▸ **Collected data entries**:
-------
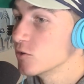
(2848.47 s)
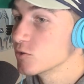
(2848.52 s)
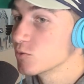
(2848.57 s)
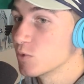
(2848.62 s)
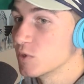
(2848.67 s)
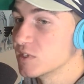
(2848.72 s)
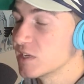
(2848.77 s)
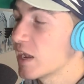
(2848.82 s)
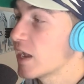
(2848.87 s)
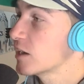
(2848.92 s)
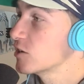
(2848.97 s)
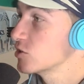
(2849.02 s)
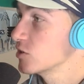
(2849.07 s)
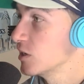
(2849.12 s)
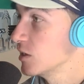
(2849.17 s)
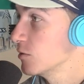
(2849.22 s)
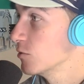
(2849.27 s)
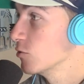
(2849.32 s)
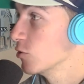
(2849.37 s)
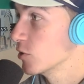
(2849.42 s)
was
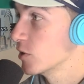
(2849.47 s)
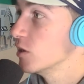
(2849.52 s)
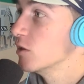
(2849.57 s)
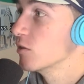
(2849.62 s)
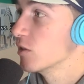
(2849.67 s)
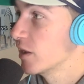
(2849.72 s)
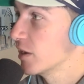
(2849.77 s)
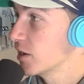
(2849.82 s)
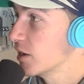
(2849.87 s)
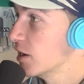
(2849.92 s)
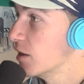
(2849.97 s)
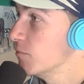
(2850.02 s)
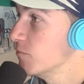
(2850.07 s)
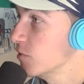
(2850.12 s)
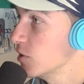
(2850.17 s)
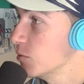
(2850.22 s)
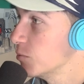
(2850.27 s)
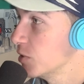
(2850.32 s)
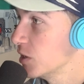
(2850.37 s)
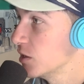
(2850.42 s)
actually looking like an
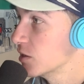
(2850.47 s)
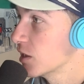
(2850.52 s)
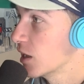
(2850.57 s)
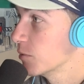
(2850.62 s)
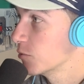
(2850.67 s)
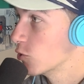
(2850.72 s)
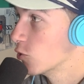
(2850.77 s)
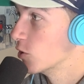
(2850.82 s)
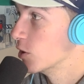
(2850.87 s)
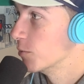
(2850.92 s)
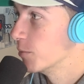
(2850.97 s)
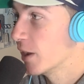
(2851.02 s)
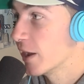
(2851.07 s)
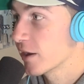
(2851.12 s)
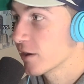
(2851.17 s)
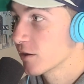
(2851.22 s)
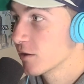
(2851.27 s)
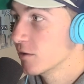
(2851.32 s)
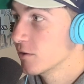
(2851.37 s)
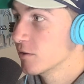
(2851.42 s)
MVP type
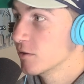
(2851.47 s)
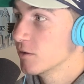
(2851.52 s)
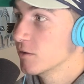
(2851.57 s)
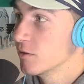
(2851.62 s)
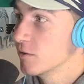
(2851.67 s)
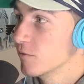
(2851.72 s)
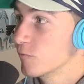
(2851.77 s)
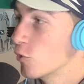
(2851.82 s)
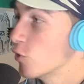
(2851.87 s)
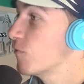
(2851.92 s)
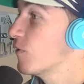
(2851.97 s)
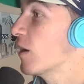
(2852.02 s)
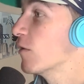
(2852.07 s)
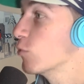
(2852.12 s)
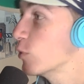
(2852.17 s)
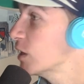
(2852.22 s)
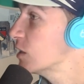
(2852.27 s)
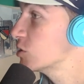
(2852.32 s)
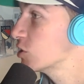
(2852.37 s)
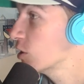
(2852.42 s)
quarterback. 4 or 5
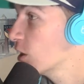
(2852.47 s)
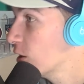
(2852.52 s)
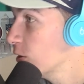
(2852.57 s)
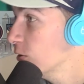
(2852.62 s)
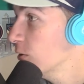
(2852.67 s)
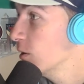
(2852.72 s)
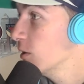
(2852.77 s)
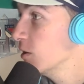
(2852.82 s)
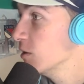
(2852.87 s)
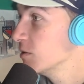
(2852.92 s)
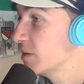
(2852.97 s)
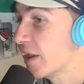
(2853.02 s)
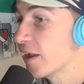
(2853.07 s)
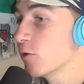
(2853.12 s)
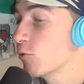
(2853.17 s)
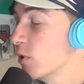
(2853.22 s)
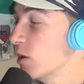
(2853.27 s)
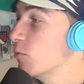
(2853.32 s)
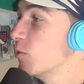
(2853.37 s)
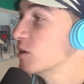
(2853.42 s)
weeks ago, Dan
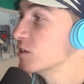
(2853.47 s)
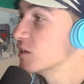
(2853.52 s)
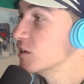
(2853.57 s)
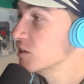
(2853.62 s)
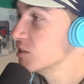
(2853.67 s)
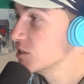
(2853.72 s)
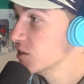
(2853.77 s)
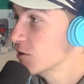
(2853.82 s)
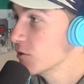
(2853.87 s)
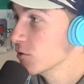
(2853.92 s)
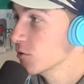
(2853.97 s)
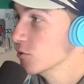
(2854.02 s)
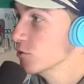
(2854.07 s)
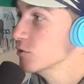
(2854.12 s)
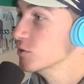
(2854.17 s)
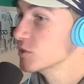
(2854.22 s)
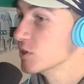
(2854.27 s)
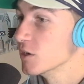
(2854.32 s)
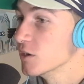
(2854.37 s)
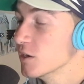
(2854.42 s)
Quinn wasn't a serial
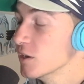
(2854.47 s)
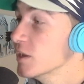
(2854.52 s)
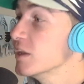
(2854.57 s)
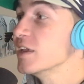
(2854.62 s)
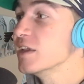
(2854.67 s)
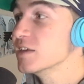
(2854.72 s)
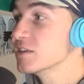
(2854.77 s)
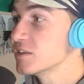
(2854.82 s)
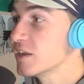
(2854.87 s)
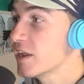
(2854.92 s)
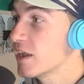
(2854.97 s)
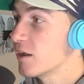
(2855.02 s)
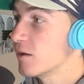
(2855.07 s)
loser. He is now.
-------
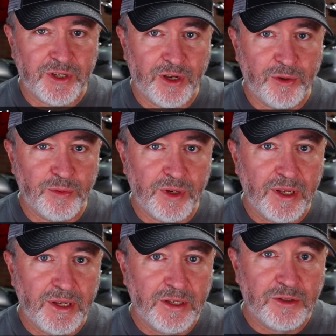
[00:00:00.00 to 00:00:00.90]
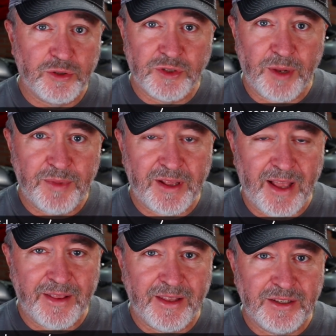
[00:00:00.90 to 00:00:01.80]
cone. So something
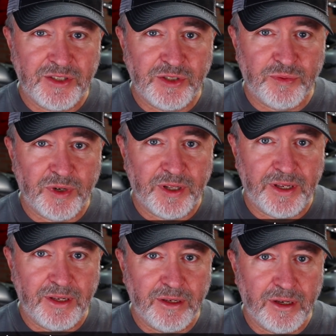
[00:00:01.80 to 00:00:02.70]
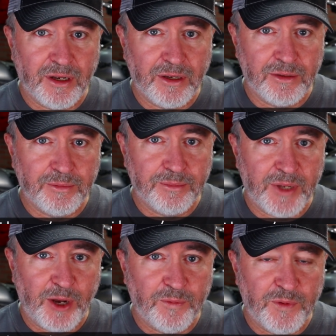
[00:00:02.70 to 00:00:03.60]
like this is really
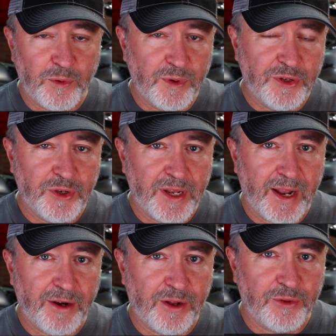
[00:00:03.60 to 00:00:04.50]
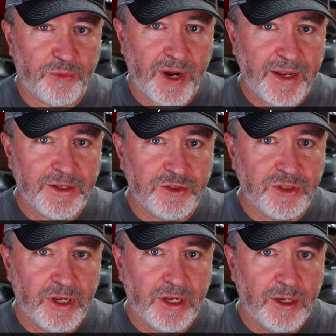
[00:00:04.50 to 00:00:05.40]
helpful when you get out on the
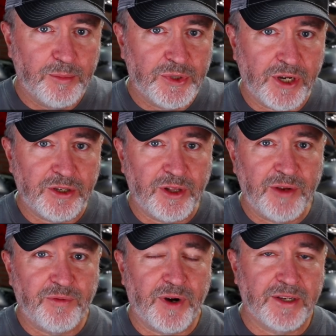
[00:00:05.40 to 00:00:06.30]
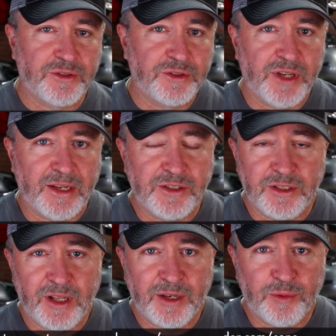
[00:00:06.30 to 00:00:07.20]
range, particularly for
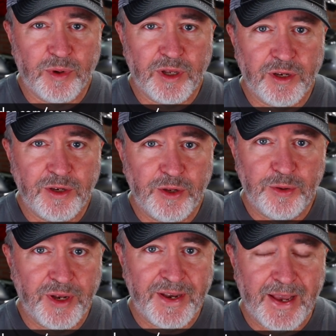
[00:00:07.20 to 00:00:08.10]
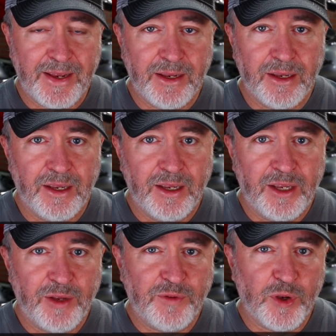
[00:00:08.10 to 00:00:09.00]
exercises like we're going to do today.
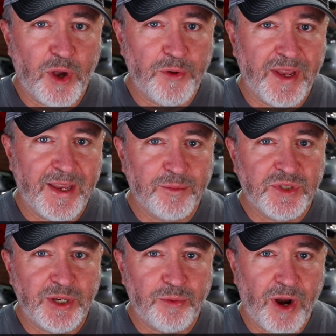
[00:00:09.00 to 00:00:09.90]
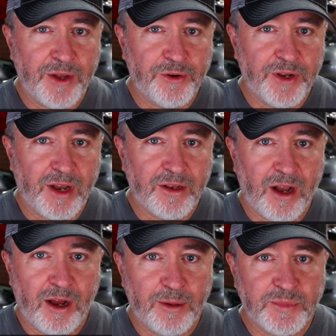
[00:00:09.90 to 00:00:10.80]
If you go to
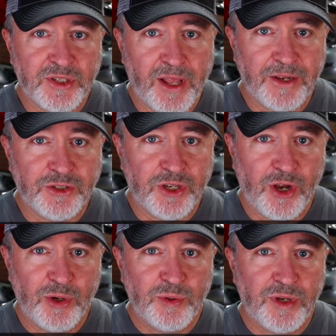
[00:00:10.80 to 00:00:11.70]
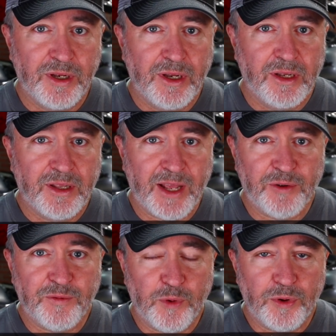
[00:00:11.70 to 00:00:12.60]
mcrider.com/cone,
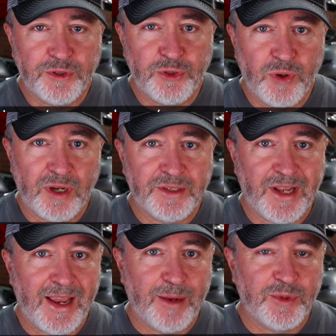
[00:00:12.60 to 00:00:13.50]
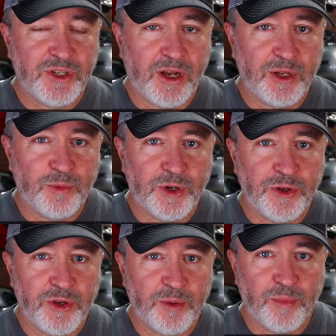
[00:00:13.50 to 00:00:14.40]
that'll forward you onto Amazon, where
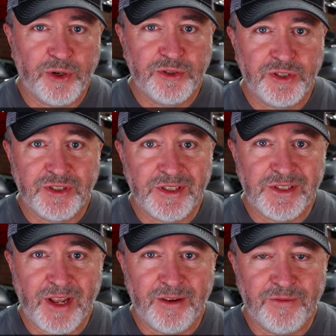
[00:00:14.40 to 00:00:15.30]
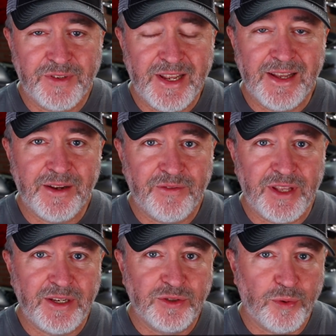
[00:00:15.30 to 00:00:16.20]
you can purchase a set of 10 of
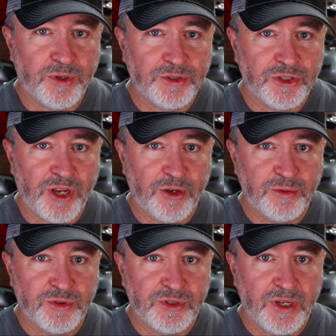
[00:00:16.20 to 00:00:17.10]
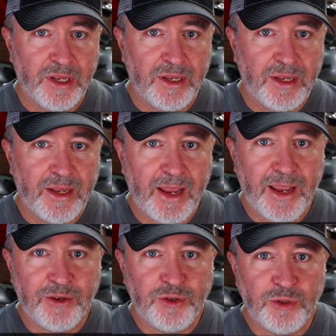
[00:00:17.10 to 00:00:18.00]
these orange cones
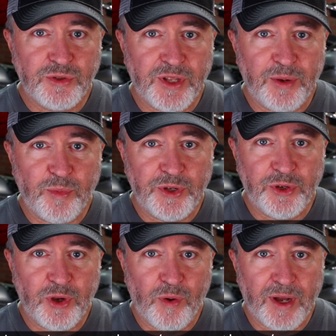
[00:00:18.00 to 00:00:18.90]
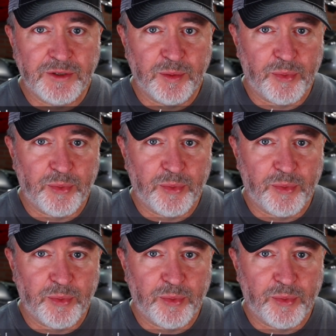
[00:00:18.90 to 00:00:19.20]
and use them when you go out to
-------
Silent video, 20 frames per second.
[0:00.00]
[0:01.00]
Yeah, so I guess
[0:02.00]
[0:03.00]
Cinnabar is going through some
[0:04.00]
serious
-------
▸ **EXERCISE PROMPT**:
Retype only the lines above from the one with "(2850.57 s)" through the one with "(2851.52 s)", exactly and with both ends. Images stay out.

▸ **SOLUTION FOR THIS PROBLEM**:
(2850.57 s)
(2850.62 s)
(2850.67 s)
(2850.72 s)
(2850.77 s)
(2850.82 s)
(2850.87 s)
(2850.92 s)
(2850.97 s)
(2851.02 s)
(2851.07 s)
(2851.12 s)
(2851.17 s)
(2851.22 s)
(2851.27 s)
(2851.32 s)
(2851.37 s)
(2851.42 s)
MVP type
(2851.47 s)
(2851.52 s)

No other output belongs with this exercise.